### HOW TO COMPLETE THIS TASK
Exactly as they appear, output all of the records. Skip any images.

### INPUT FOR THIS TASK
• • • •
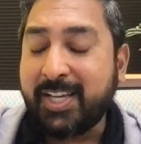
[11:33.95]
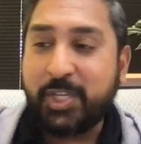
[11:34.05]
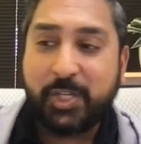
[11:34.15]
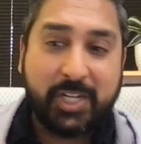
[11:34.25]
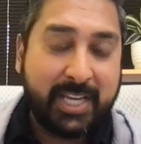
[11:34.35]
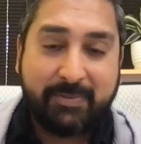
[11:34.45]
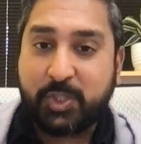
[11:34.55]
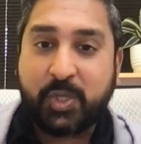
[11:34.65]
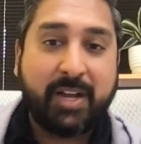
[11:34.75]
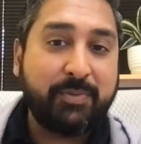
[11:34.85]
You're going to have to
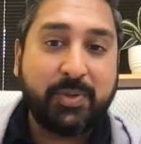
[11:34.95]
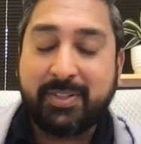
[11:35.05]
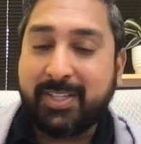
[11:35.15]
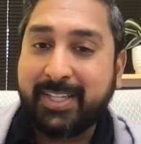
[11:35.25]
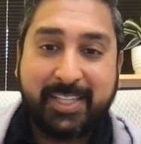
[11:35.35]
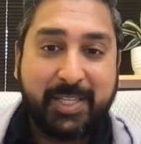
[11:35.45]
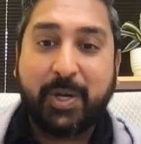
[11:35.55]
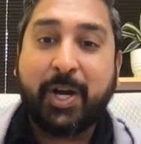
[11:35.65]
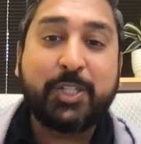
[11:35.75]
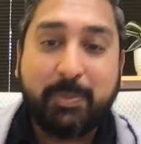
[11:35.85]
travel,
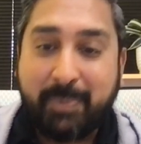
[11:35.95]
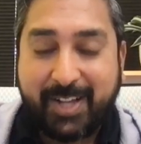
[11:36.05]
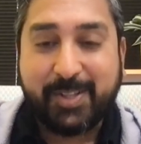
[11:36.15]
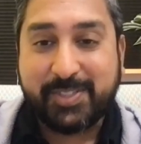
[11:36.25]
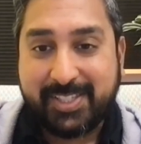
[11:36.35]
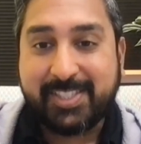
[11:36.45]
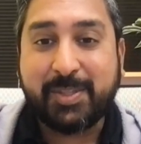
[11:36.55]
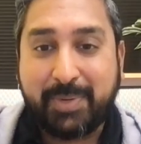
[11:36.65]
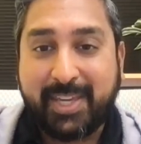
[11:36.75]
100 miles in some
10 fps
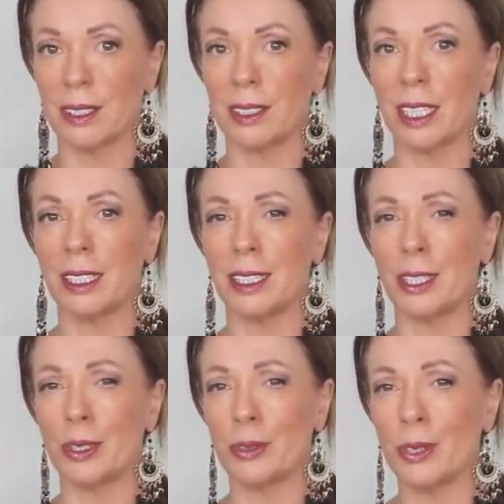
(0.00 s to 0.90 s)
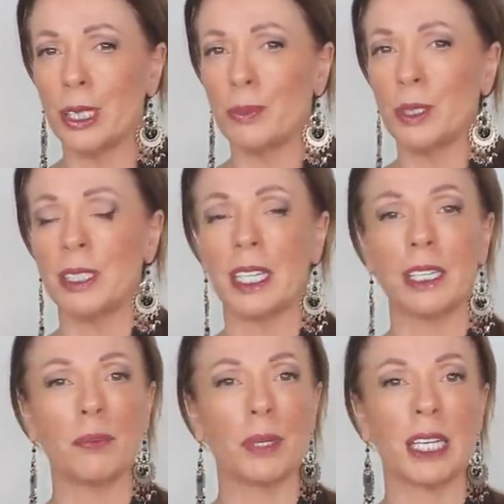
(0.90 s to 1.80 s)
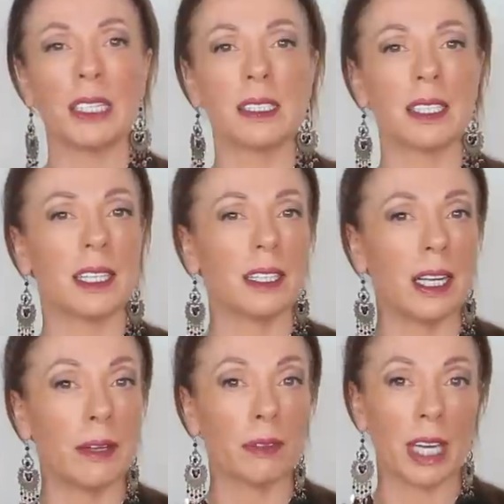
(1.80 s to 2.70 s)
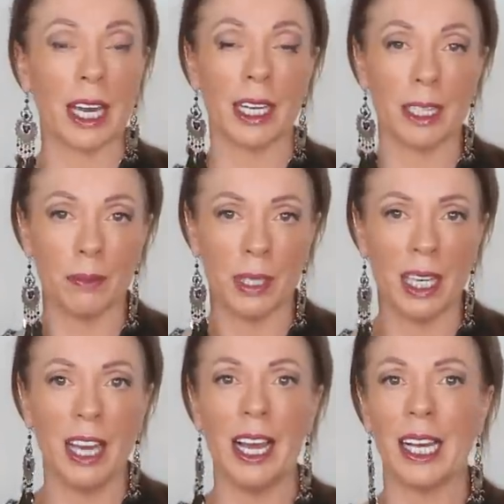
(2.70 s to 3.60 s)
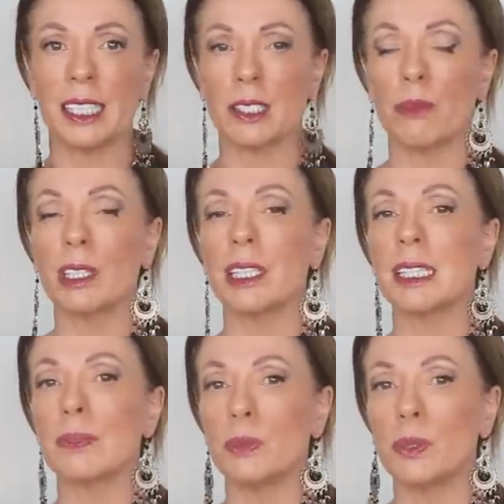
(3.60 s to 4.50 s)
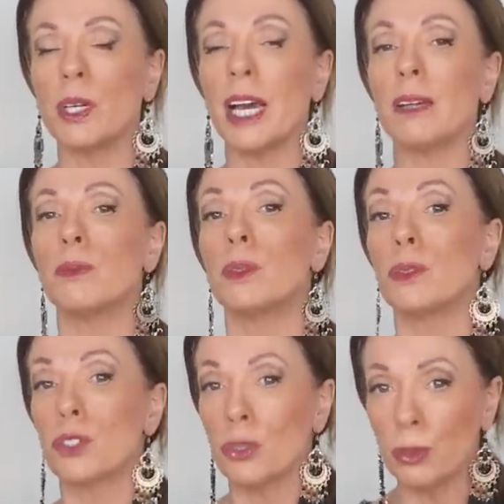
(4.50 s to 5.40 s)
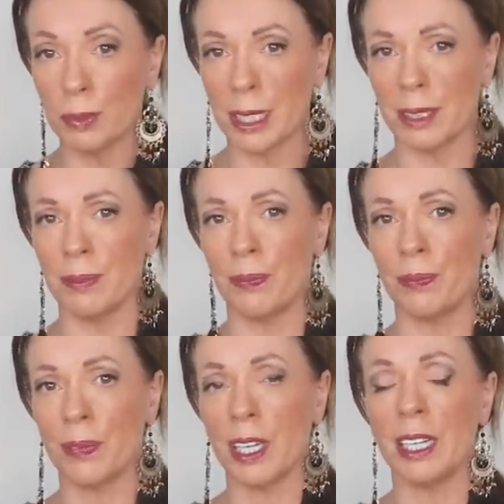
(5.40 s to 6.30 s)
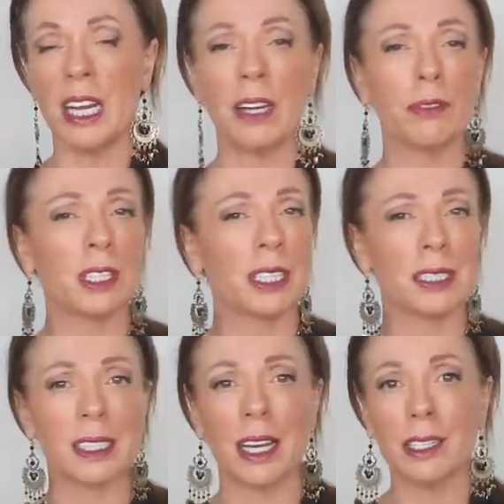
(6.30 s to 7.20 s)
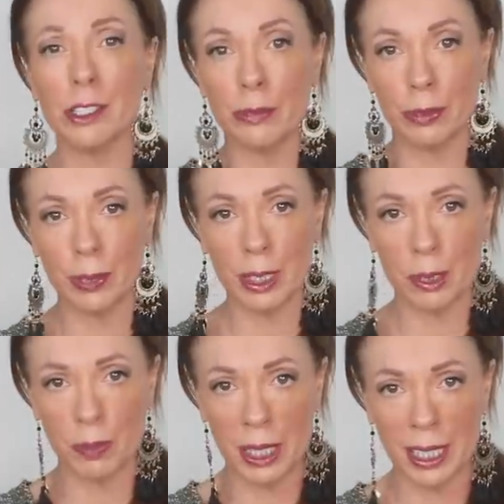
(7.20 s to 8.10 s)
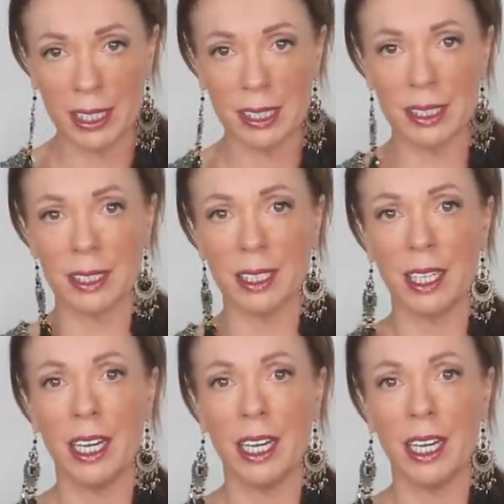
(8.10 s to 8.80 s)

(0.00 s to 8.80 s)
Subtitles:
Then an incredible inner peace and love came as I released more and more trauma and everything started to fall into place.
• • • •
### TASK OUTPUT
[11:33.95]
[11:34.05]
[11:34.15]
[11:34.25]
[11:34.35]
[11:34.45]
[11:34.55]
[11:34.65]
[11:34.75]
[11:34.85]
You're going to have to
[11:34.95]
[11:35.05]
[11:35.15]
[11:35.25]
[11:35.35]
[11:35.45]
[11:35.55]
[11:35.65]
[11:35.75]
[11:35.85]
travel,
[11:35.95]
[11:36.05]
[11:36.15]
[11:36.25]
[11:36.35]
[11:36.45]
[11:36.55]
[11:36.65]
[11:36.75]
100 miles in some
10 fps
(0.00 s to 0.90 s)
(0.90 s to 1.80 s)
(1.80 s to 2.70 s)
(2.70 s to 3.60 s)
(3.60 s to 4.50 s)
(4.50 s to 5.40 s)
(5.40 s to 6.30 s)
(6.30 s to 7.20 s)
(7.20 s to 8.10 s)
(8.10 s to 8.80 s)

(0.00 s to 8.80 s)
Subtitles:
Then an incredible inner peace and love came as I released more and more trauma and everything started to fall into place.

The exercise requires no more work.